### Task prompt
Determine the number of lines in the data below that contain the string "frames", and respond with that number alone.

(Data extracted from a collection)
================

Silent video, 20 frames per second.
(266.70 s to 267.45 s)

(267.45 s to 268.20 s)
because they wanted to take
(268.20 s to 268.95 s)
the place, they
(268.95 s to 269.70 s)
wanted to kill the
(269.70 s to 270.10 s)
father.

================

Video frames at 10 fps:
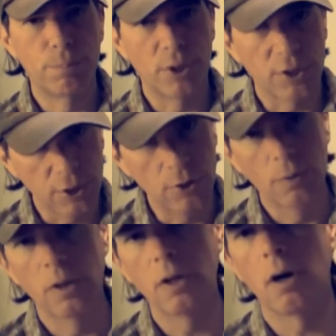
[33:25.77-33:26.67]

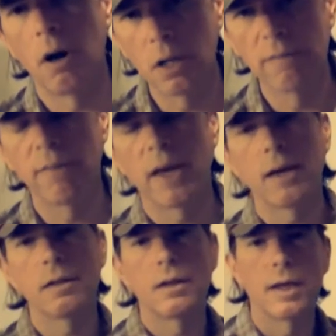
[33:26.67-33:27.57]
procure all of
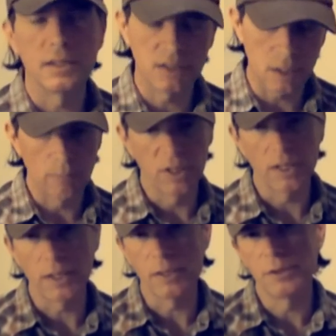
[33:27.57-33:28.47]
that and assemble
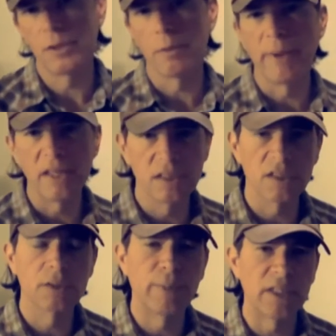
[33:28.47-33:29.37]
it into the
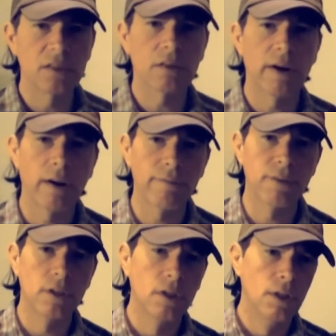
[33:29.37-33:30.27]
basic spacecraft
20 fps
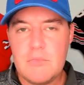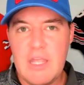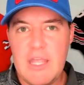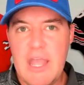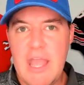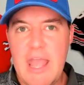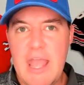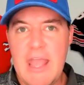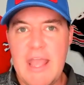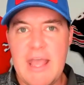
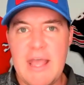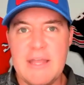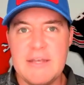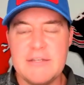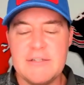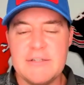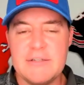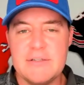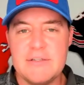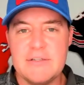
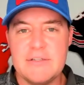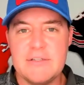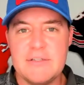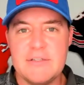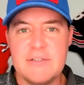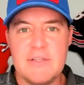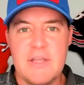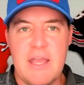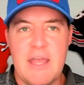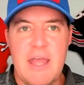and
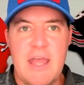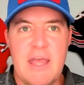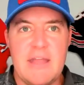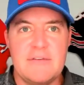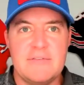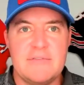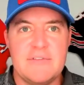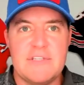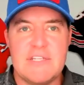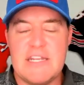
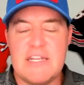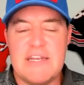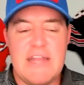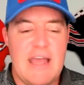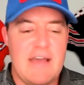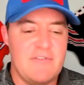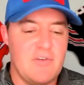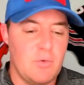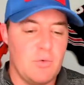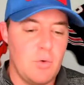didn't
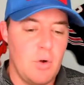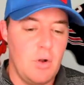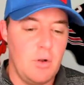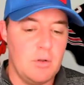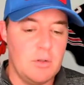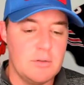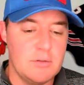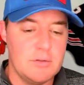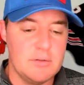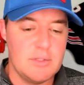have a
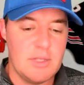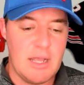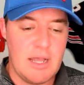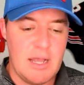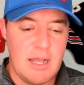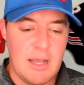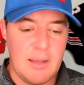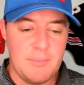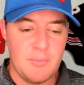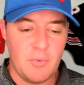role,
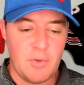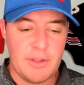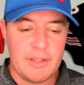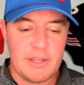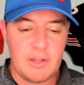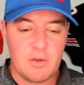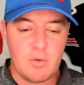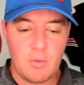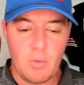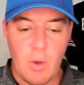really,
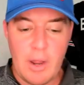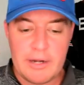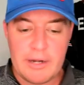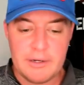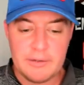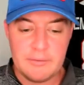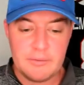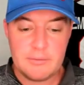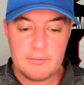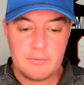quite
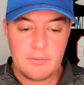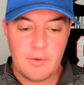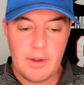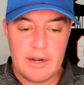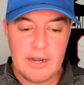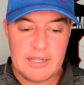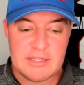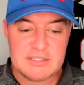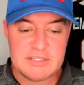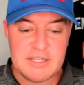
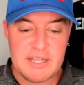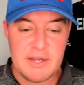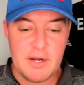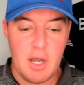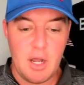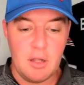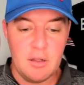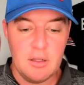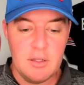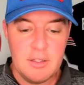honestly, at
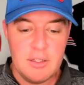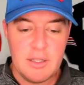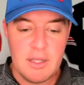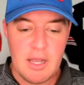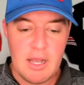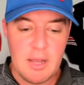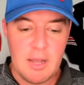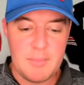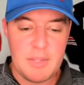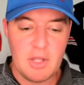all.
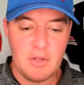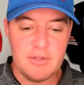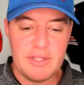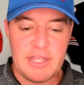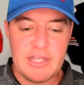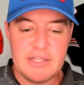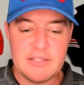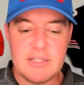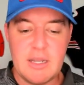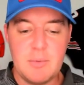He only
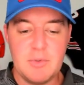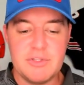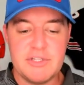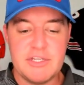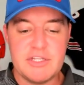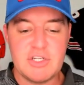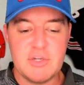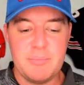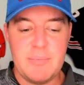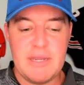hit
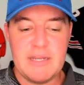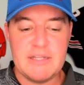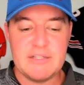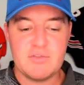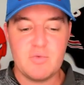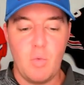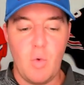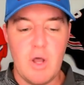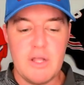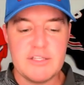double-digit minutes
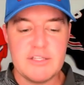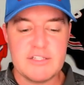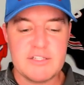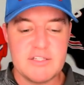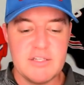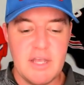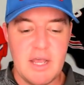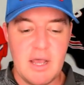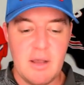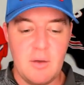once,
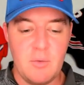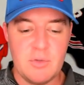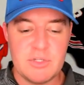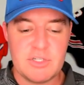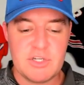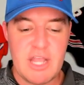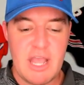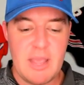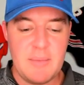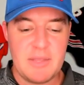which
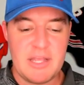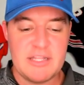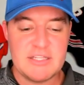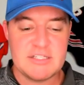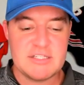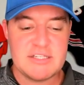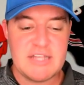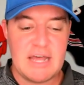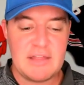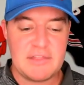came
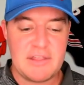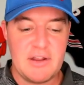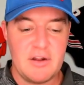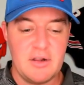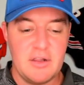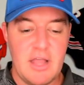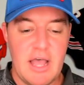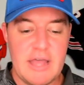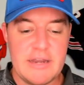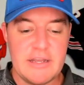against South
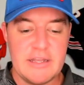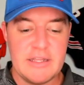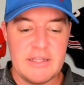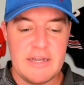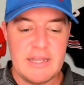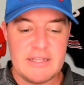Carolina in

================

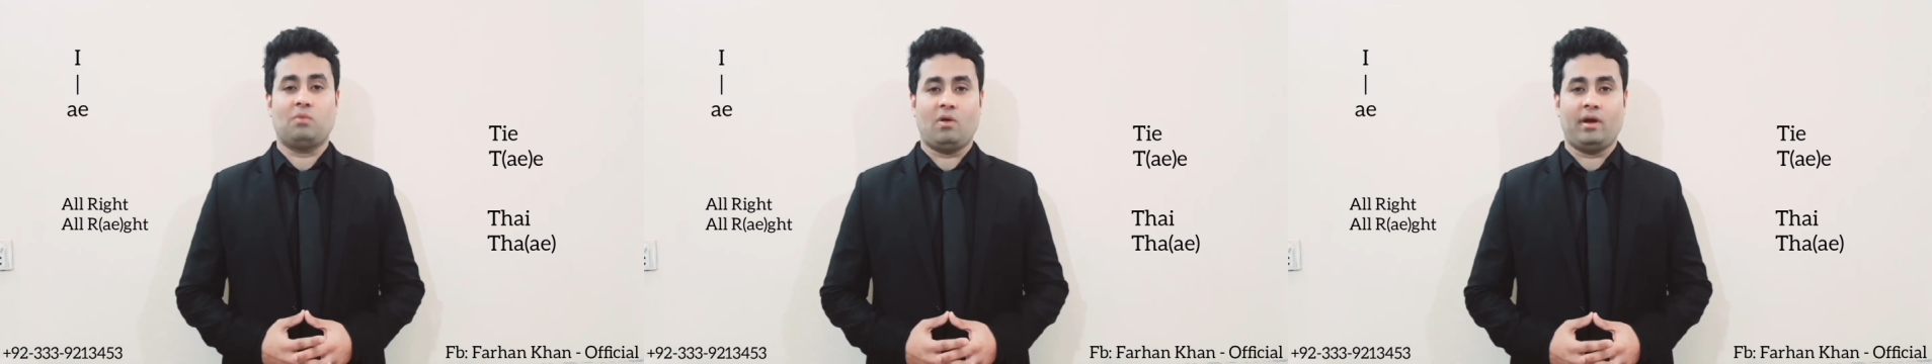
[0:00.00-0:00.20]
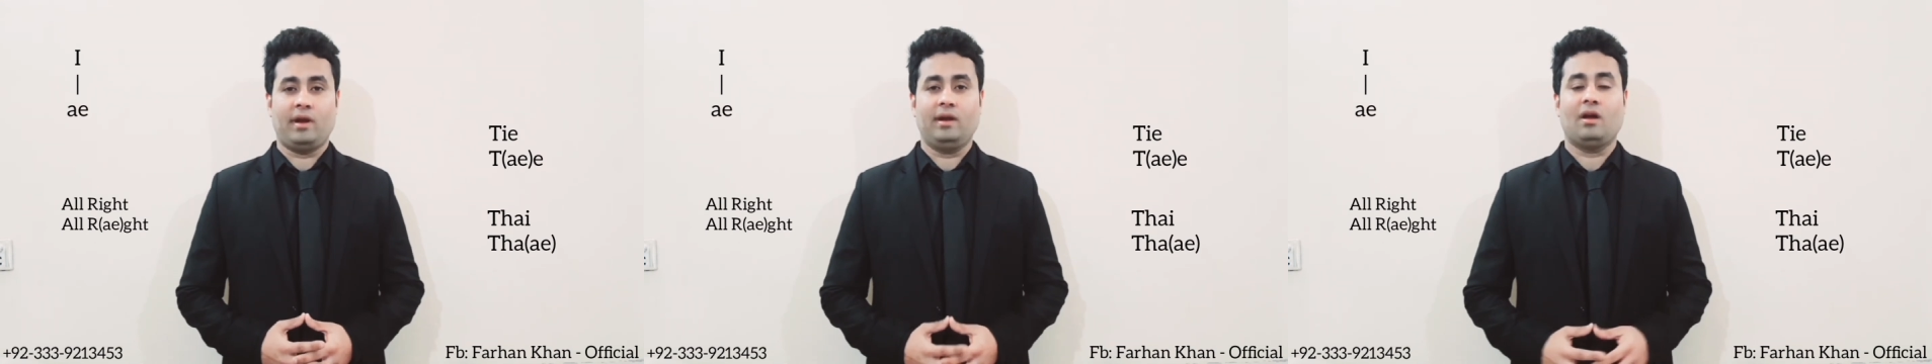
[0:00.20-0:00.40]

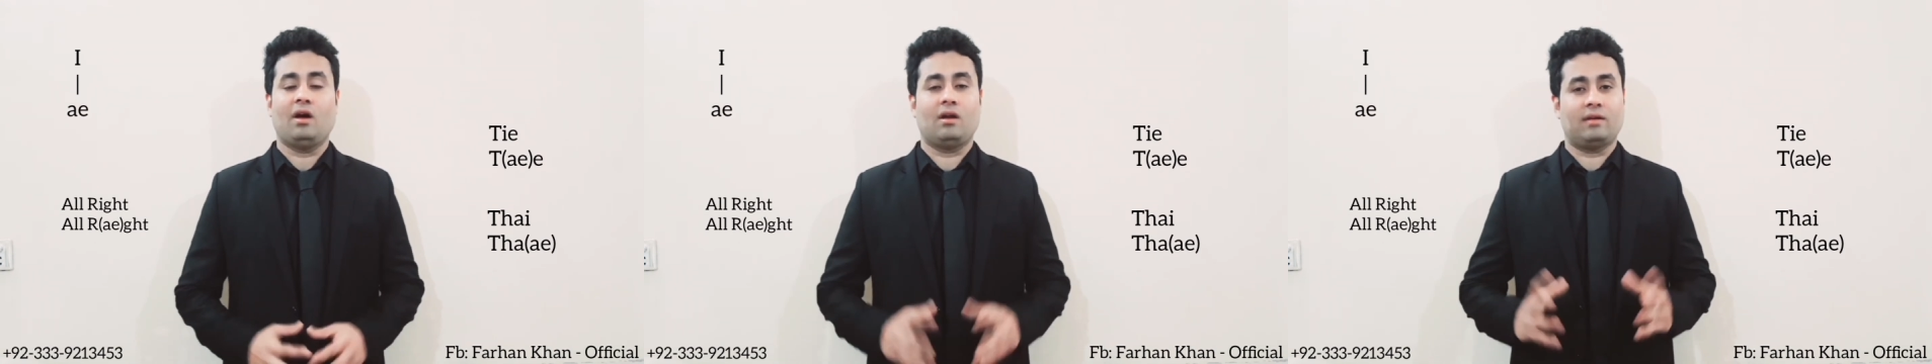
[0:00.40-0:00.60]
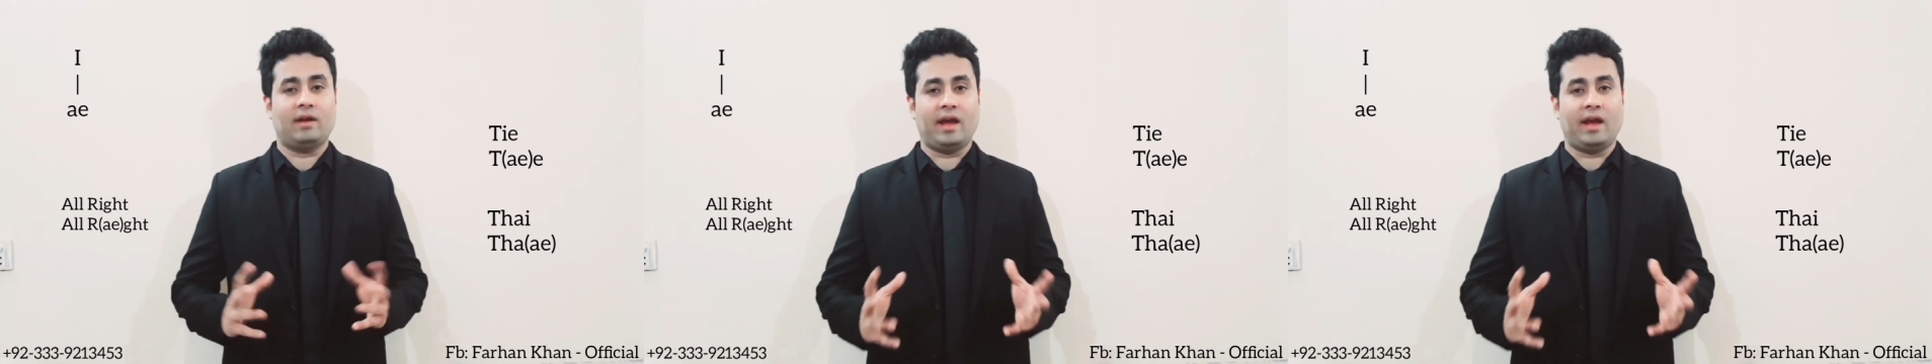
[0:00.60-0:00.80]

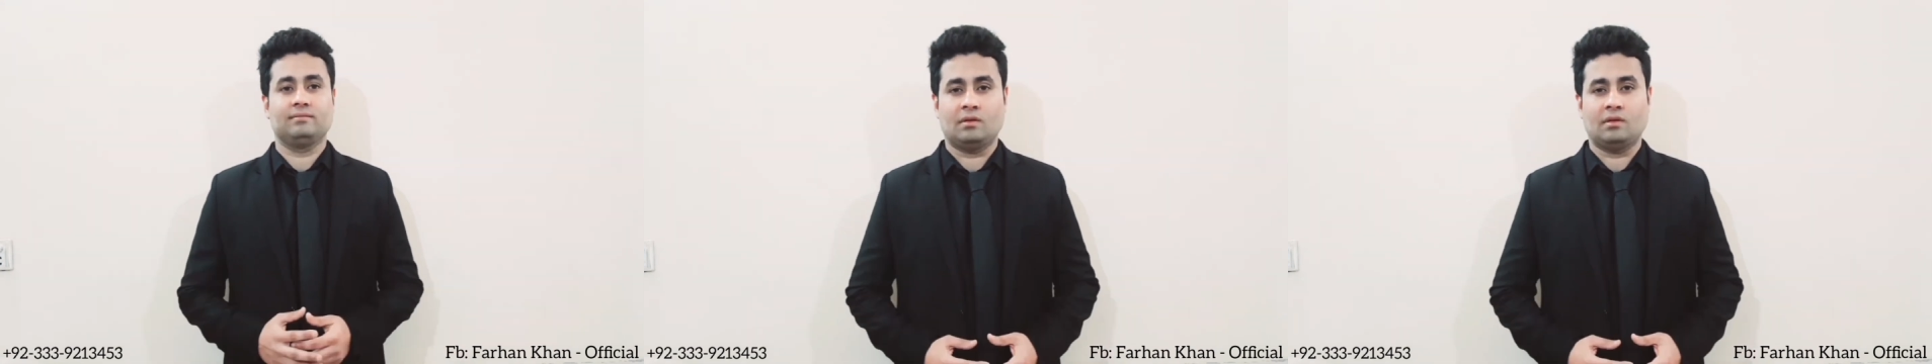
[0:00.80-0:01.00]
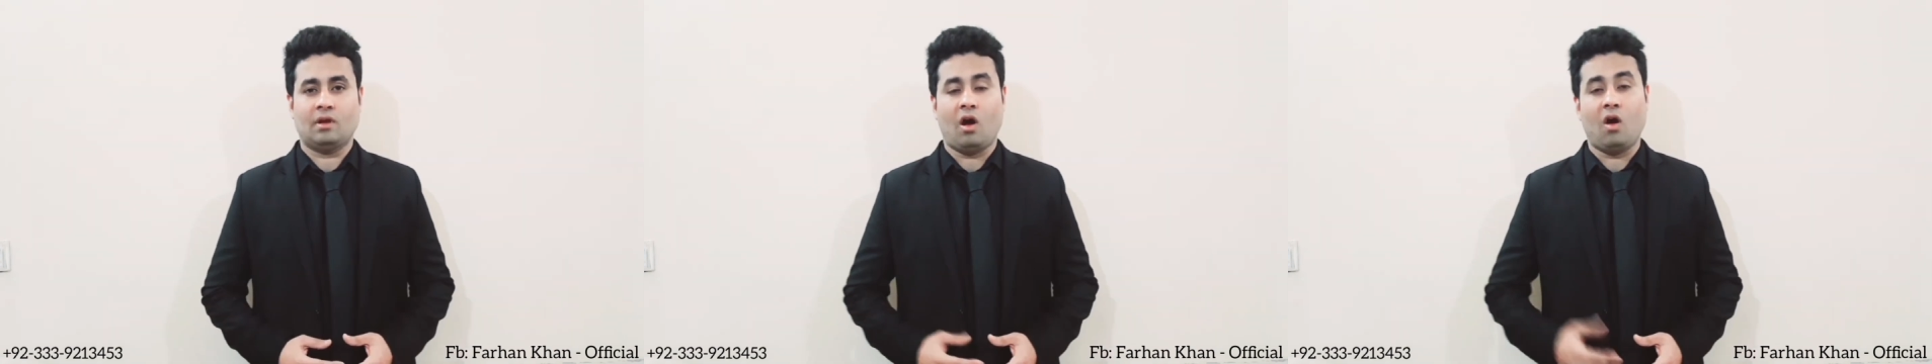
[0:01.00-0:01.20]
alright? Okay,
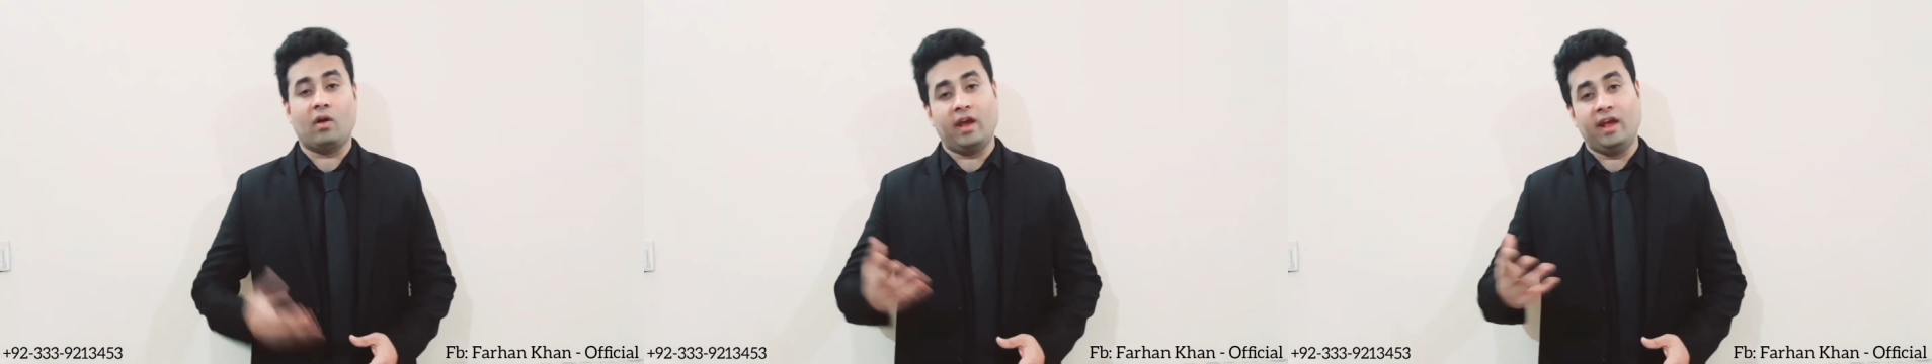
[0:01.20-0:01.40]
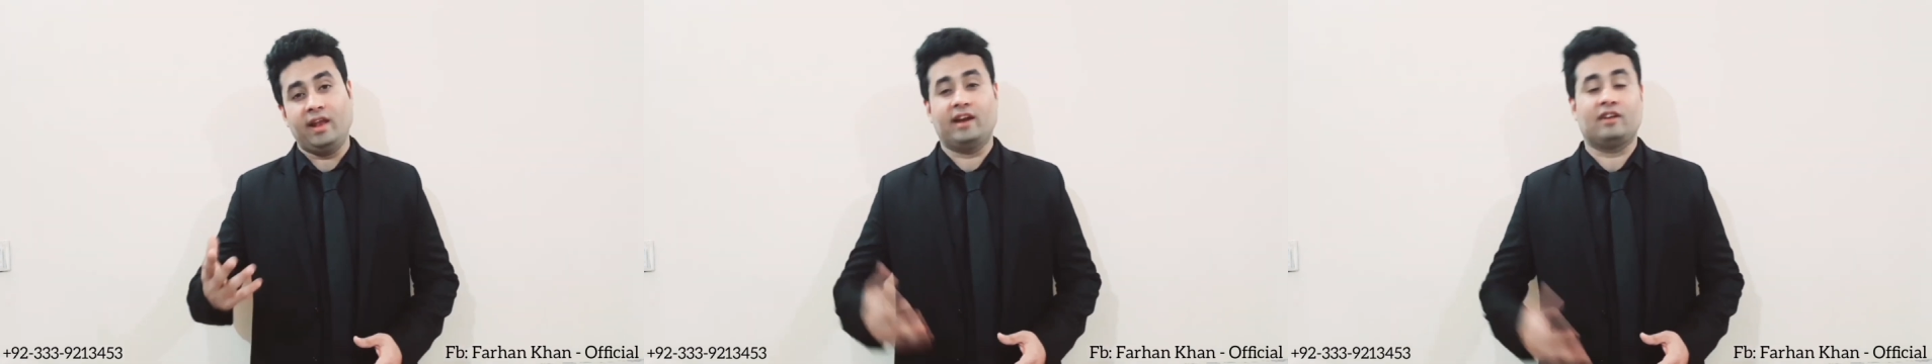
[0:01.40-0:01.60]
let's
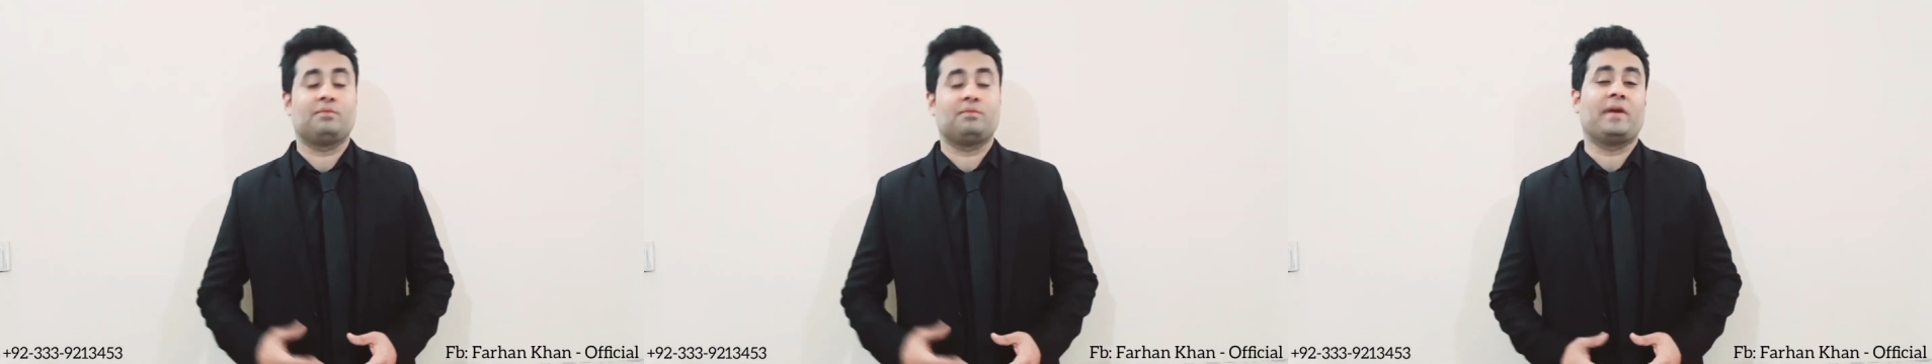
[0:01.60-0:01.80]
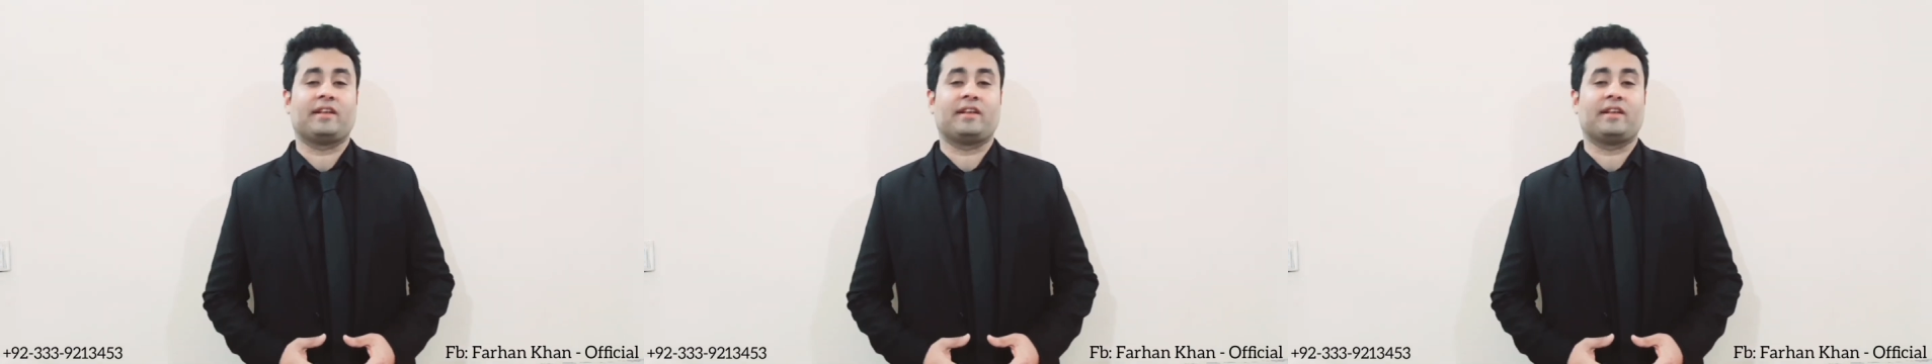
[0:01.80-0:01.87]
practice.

================

### Response below
2